Being Human

A blog for humans, made by a human, about being a human,

Hello, Human!

Well, I bit the bullet and created a blog. I’ll be honest and say that over the last decade, I have fallen far, far away from the world of social media. In my late 20s, I found that the internet became less a place of exploration and connection and more a place of unhealthy comparisons and materialism. Alas, here I am, attempting to reconnect with my love for writing while also shamelessly promoting my counseling private practice, Cassidy Counseling LLC (*nudge nudge*… cassidycounseling.com). More than anything, though, this is a space for me to share a piece of my inner self with you. Writing can provide such a beautiful way of offering a glimpse of who a person really is, something we don’t tend to get through verbal expression alone.

I call this blog **Being Human** because that’s exactly what it is – a discussion of the human experience through the eyes and perspective of a licensed therapist (and a human too, obviously). I love the idea of creating a blog rather than an Instagram or Facebook page. There’s just something more intimate about words on a page without the ads and annoyances of an algorithm.

I guess I’ll start by asking, “How are you feeling?”

That tends to be how I begin most of my therapy sessions. It’s a complicated and annoying question, isn’t it? Ugh. Feelings. What even are feelings?

According to the first result on a Google search:

> “Emotions are multi-faceted experiences” of “internal subjective experiences, facial expressions, and physiological reactions. Feelings, both emotional experiences and physical sensations — such as hunger or pain — bring about feelings. Feelings are a conscious experience, although not every conscious experience, such as seeing or believing. Emotions can only ever be felt through the emotional experiences they give rise to, even though they might be discovered through their associated thoughts, beliefs, desires, and actions. Emotions are not conscious but instead manifest in the unconscious mind. These emotions can be brought to the surface of the conscious state through extended psychotherapy.”

Whew. That’s a lot. As are the feelings and emotions we experience as humans every second of every day. From my perspective, how we feel is so complicated, so layered, that at times we are unable to identify or express it adequately.
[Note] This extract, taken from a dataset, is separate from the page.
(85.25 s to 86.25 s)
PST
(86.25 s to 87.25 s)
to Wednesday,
I’ve found during my time as a therapist that many clients immediately answer the question, “How are you feeling?” with external explanations of the human experience: “My partner, my job, my parents… etc.” It is so much easier to cloak our deepest, most personal emotions/feelings with the pieces and people that represent our existence rather than exploring our internal existence itself.

Therapy can be so beneficial because it encourages us to shift that external perspective and go on a strange and wonderful field trip into the complexities of what it means to be you. You might be saying to yourself, “Wow Laura, you’re saying I’m messed up?” – and my answer is yes! The beauty is that we all are, in one way or another. When we can embrace that fact, we can move towards truly answering the question, “How are you feeling?” with a raw and authentic approach. Sometimes starting by identifying a physical sensation we’re experiencing can be beneficial to shifting our focus internally. Tension in our shoulders and jaw? Maybe we’re feeling angry, scared, or overwhelmed. There is a huge benefit to the practice of linking our physical sensations to our emotional experiences – it increases our awareness of our internal world and how it operates. It provides information about how the nerve cells in our body respond to the human experience.
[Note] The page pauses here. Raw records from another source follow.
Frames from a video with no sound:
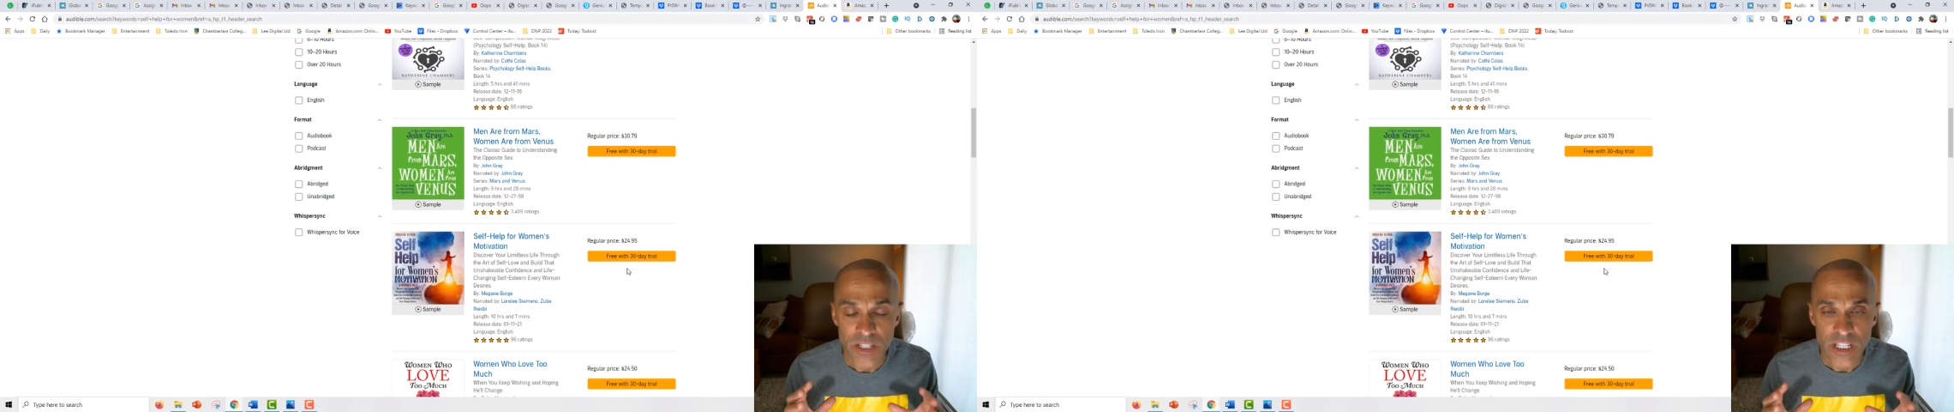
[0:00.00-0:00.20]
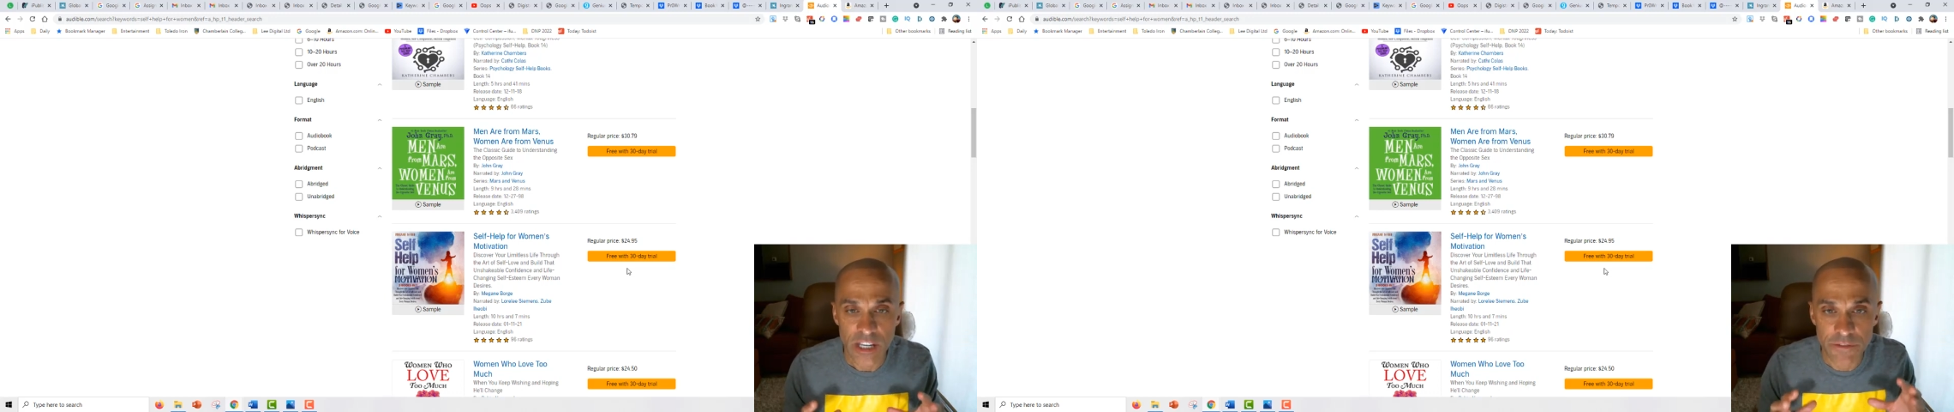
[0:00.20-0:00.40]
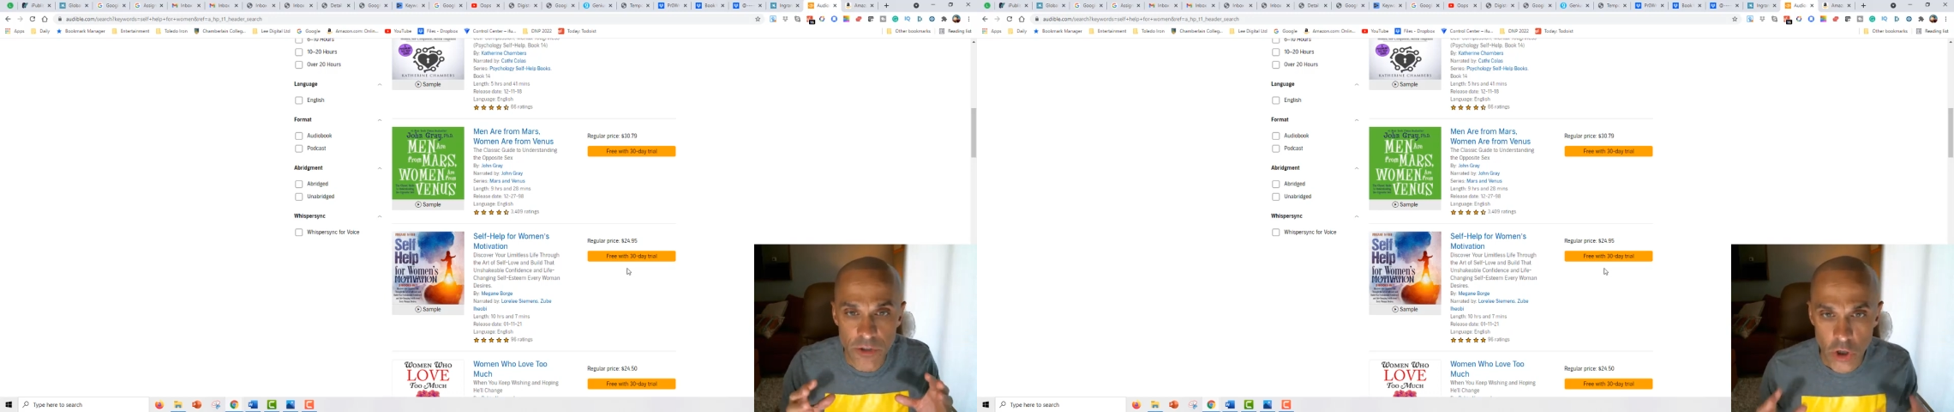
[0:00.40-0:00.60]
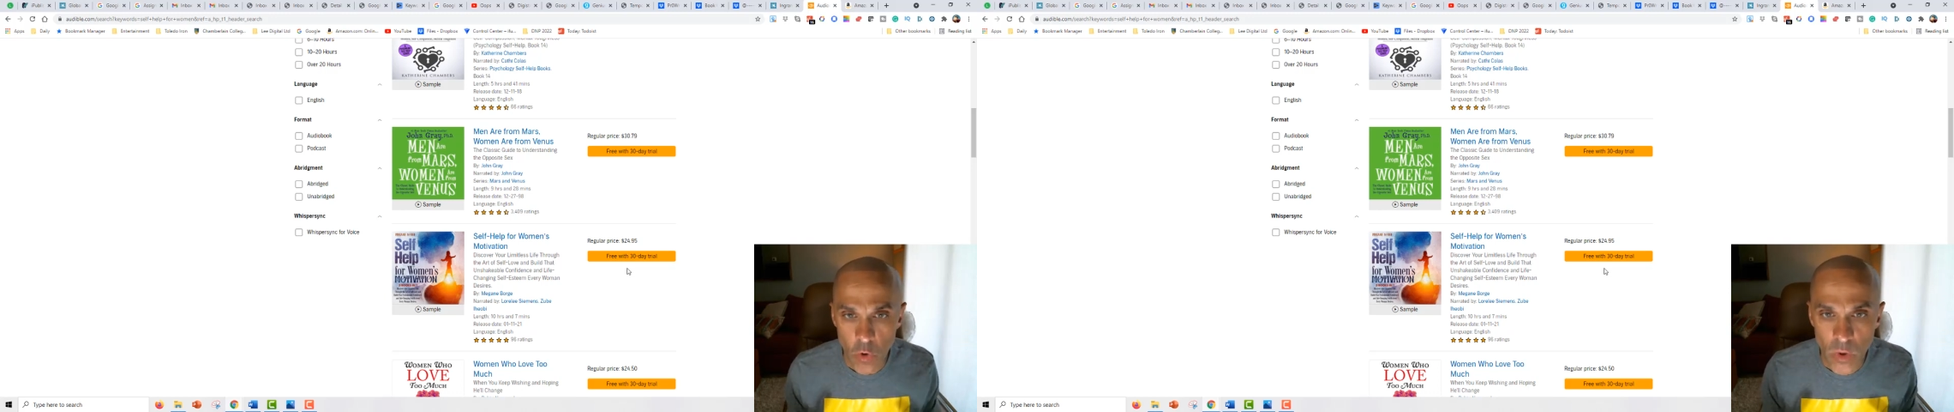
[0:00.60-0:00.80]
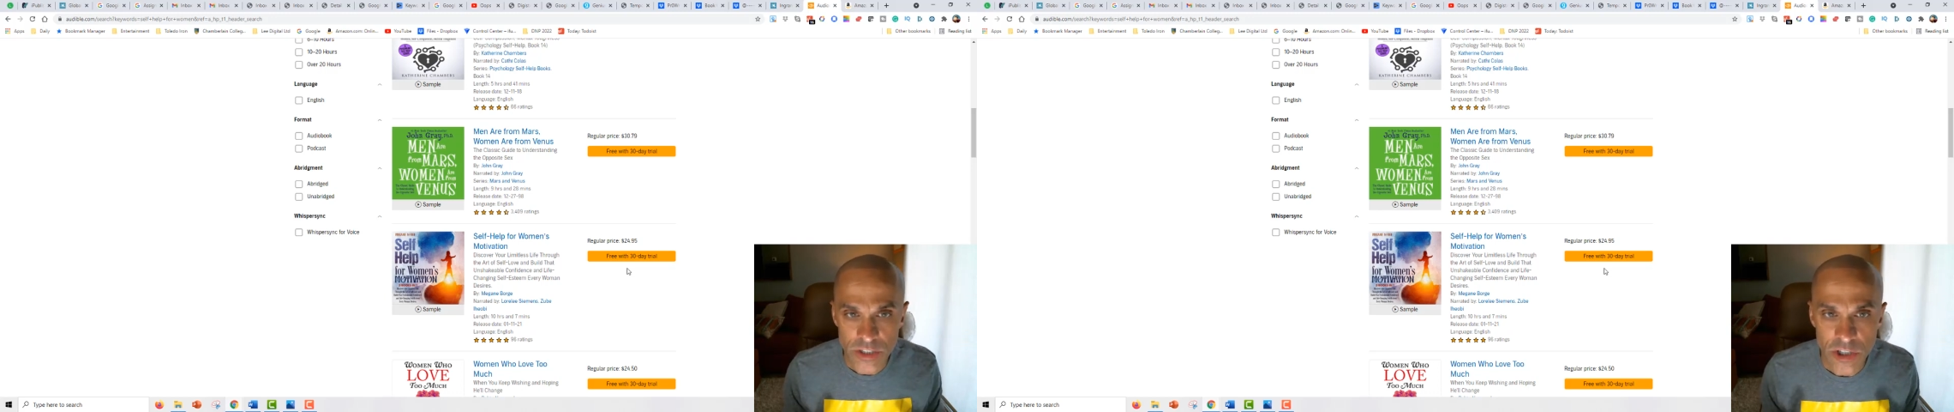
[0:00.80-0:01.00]
If you know
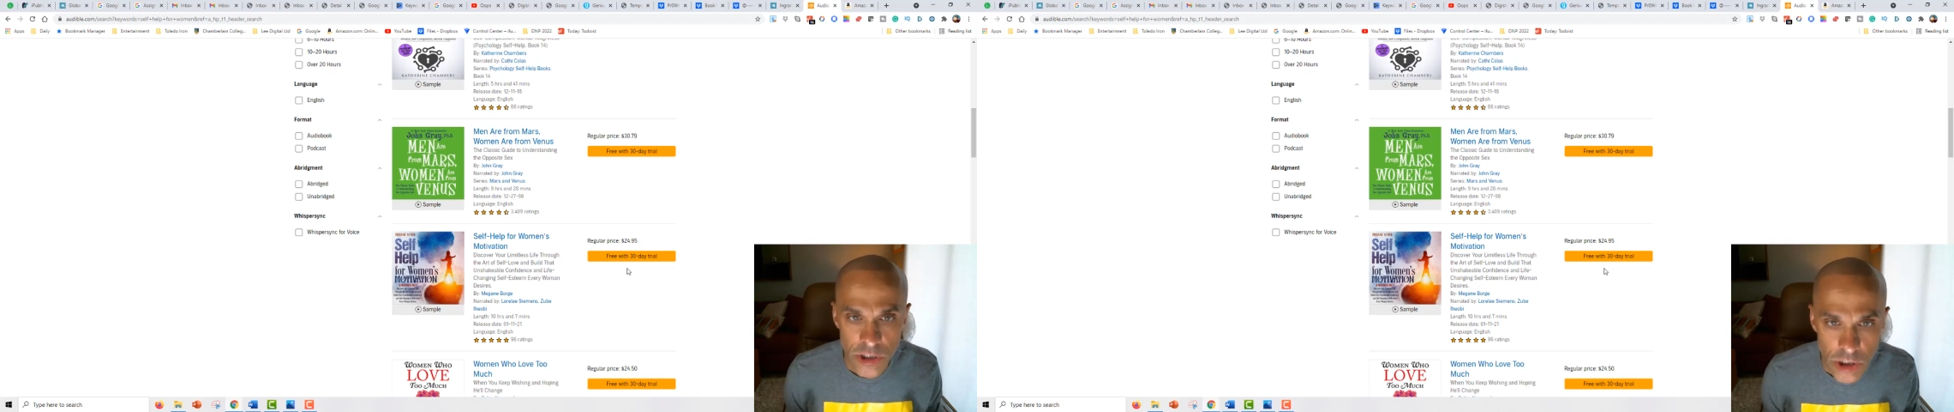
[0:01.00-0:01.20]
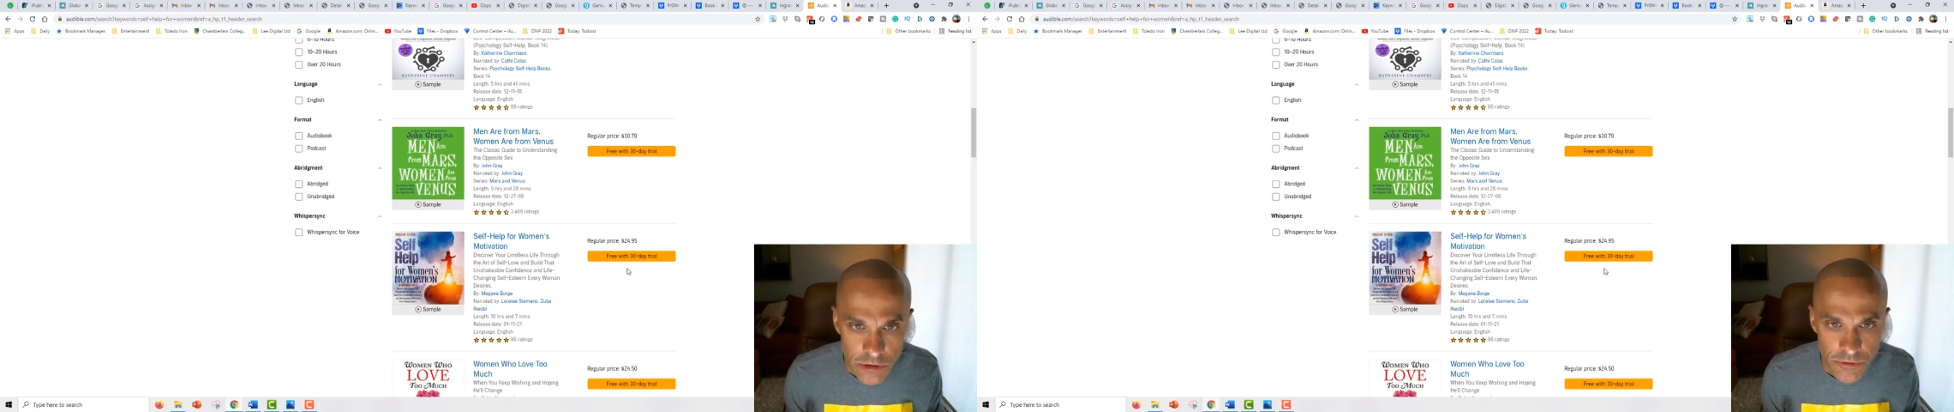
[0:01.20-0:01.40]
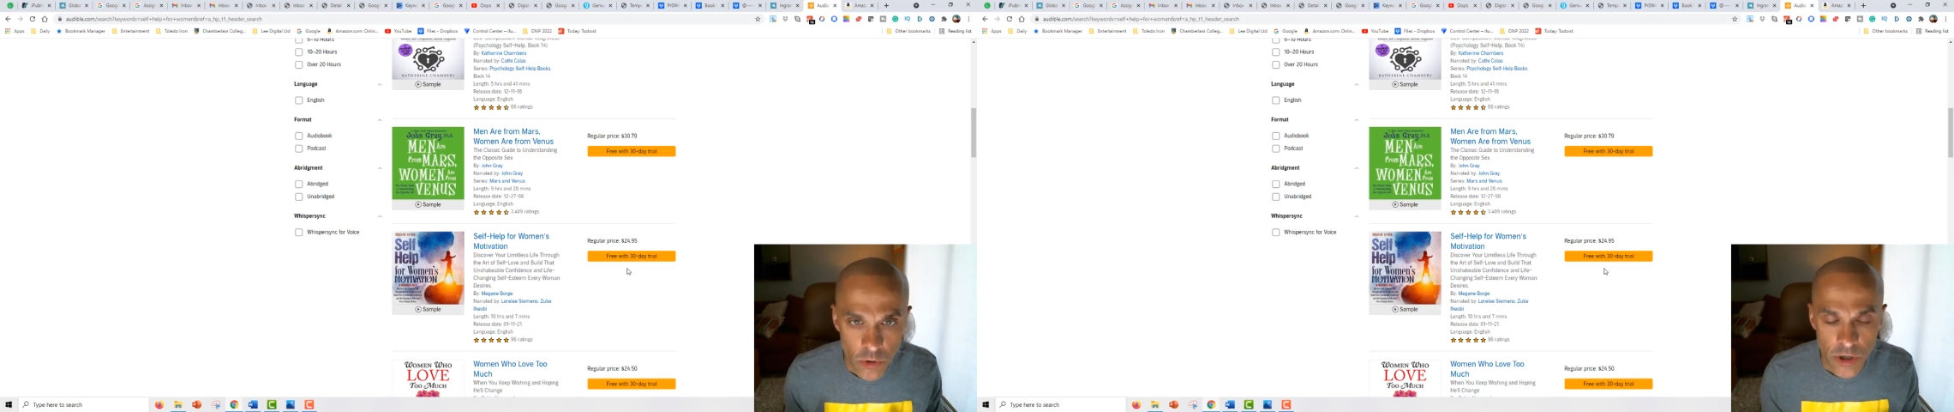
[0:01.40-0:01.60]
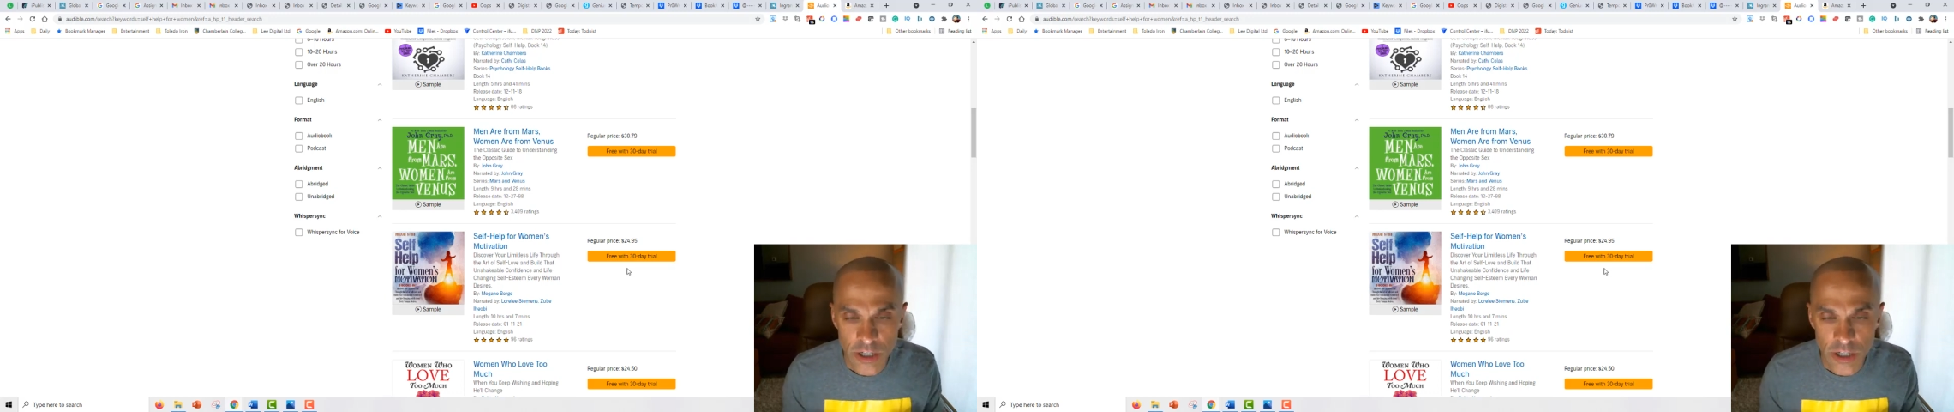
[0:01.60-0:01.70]
what to look for,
The Wheel of Emotions can also be a useful tool in beginning to answer the question of what we are feeling. The practice of being as specific as possible in identifying our emotions provides an increased awareness and understanding of ourselves beyond just the external window we so often look through. I encourage you to begin your own practice, whether you are working with a therapist or solo, to start identifying and becoming intentional in your awareness of your physical sensations and exploring the specific emotions those sensations may be connected to. Together, let’s move away from watching the movie of our lives as an audience member and into the director’s chair of fully experiencing our true human existence. Happy feeling!